Just plain wood with notches in its grain that danced between differing shades of Earth. The lock was molded and reformed out of the buckle that had marred and bruised Arthur’s skin plenty a time before his old man fell hard to the bottle and never got back up again. Good thing that was. Even better that Arthur had twisted that man’s power over him into something so sweet and alluring and true and yet so fierce and so kind. Nature. Arthur’s true mother, true father. Well. Next to Hosea. 

He smoothed his thumb over the metal buckle. But he held back opening it. Instead, he tucked it into his jacket and stood. Threw a few hundreds down on the table and walked out.

Skittering steps caught up to him easily as he dodged speeding cars and headed straight for the motel. 

Since John was just a bundle of old parts that wouldn’t die hard, he went to the room numbered 23. When John slid the key in the lock, it was Arthur’s turn to laugh.

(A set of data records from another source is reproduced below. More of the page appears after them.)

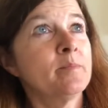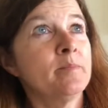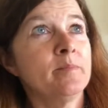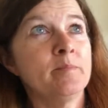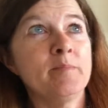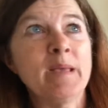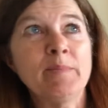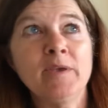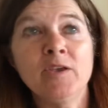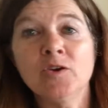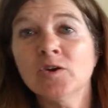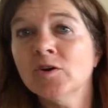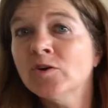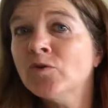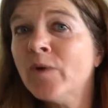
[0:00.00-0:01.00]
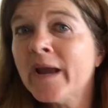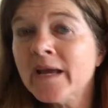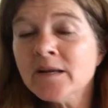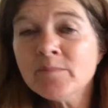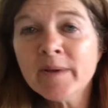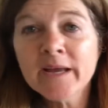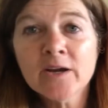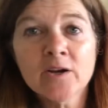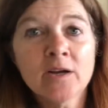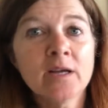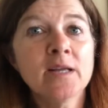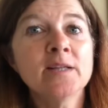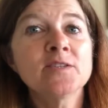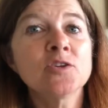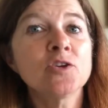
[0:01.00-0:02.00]
maybe your
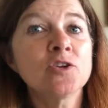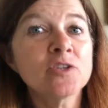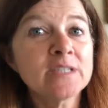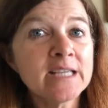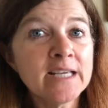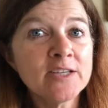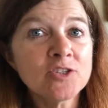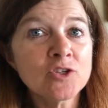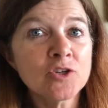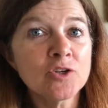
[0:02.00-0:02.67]
grandparents or your teacher,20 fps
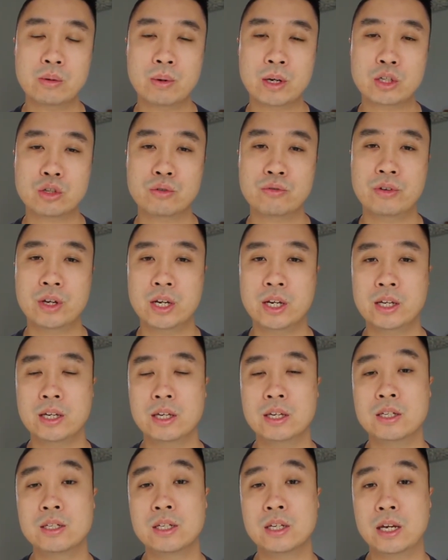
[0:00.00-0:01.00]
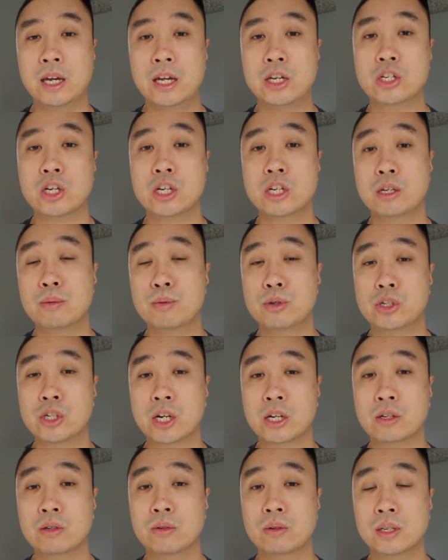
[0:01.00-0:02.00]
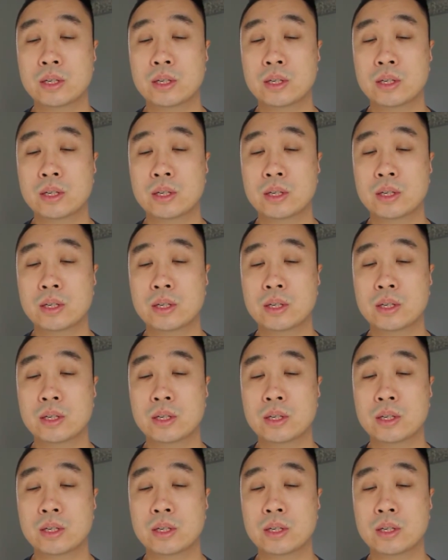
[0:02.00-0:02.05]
retrofitting is the HID projector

He slapped his hand on John’s back, startling him into bolting into the room. “Oh, Johnny, you never learn nor change, huh?”

John’s grumbling got echoed in the bathroom as he slipped inside the grimy room and slammed the door shut. 

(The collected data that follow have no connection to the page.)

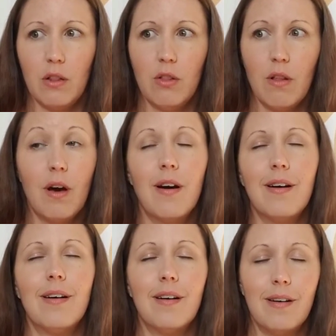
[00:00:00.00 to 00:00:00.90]

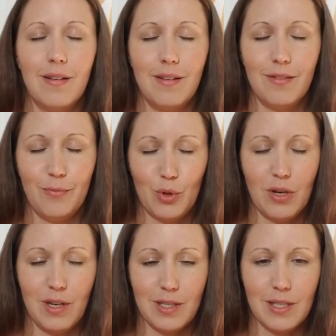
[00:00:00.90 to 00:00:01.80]
lot of
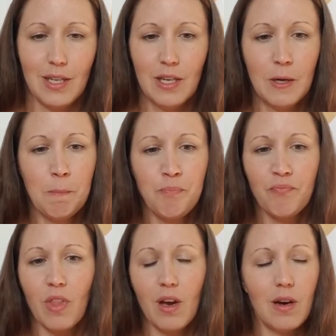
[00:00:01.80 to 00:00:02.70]
products,
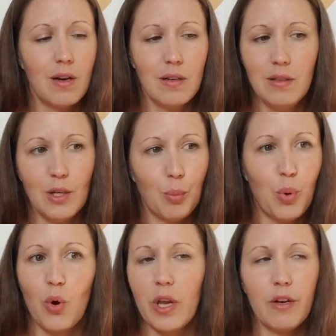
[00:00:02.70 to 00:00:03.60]
uh, you know,
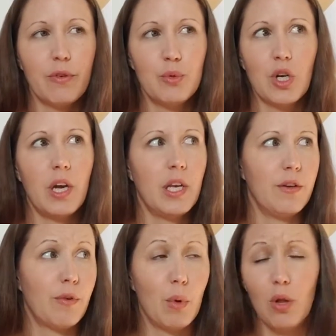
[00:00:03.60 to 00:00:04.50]
pouring in from China and
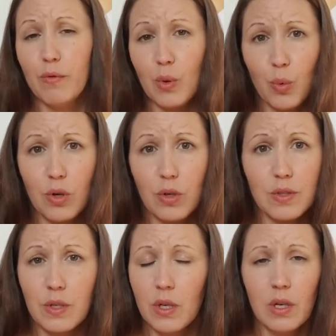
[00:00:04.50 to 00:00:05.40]
from all over the world,
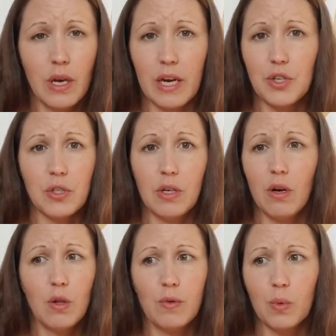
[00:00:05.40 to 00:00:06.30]
actually
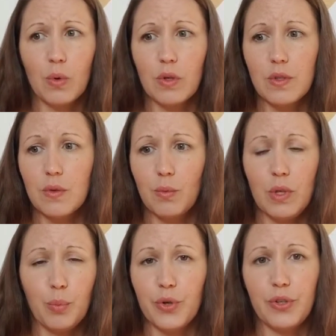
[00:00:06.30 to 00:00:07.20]
all over the world, we
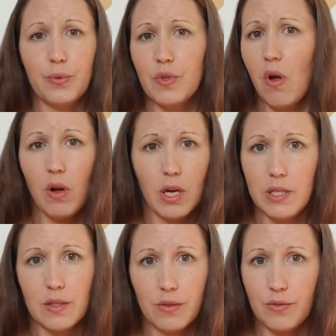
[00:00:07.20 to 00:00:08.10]
produce all
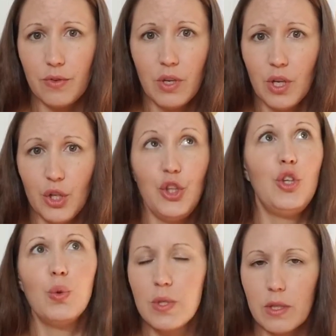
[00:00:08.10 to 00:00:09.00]
kinds of
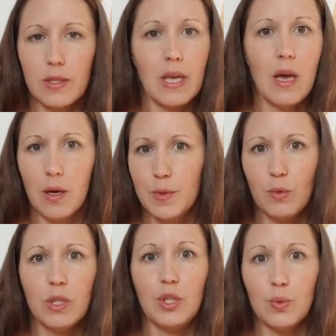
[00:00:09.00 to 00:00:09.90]
useless,
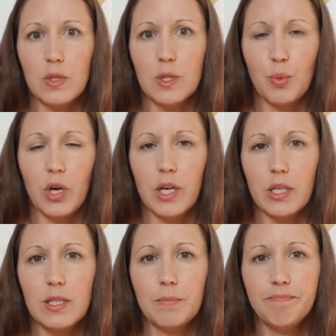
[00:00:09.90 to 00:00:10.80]
absolutely useless
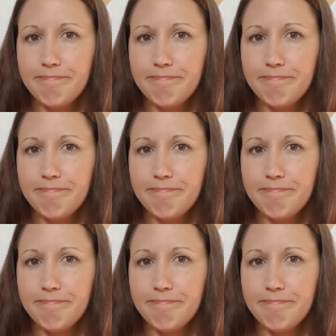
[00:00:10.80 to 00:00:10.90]
products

Arthur shook his head and flopped on to the bed. He teased to cover up the haunting echo of that slamming door, “Gonna miss how this thing works if you’re just gonna go and pout in the bathroom.”

The door got thrown open and Arthur chuckled. He glanced up at John, at the amber hardened in those eyes of his. John grumbled, “Was checking for spiders.”

Arthur raised an eyebrow at the clear excuse. He teased, “Had to shut the door, huh?” 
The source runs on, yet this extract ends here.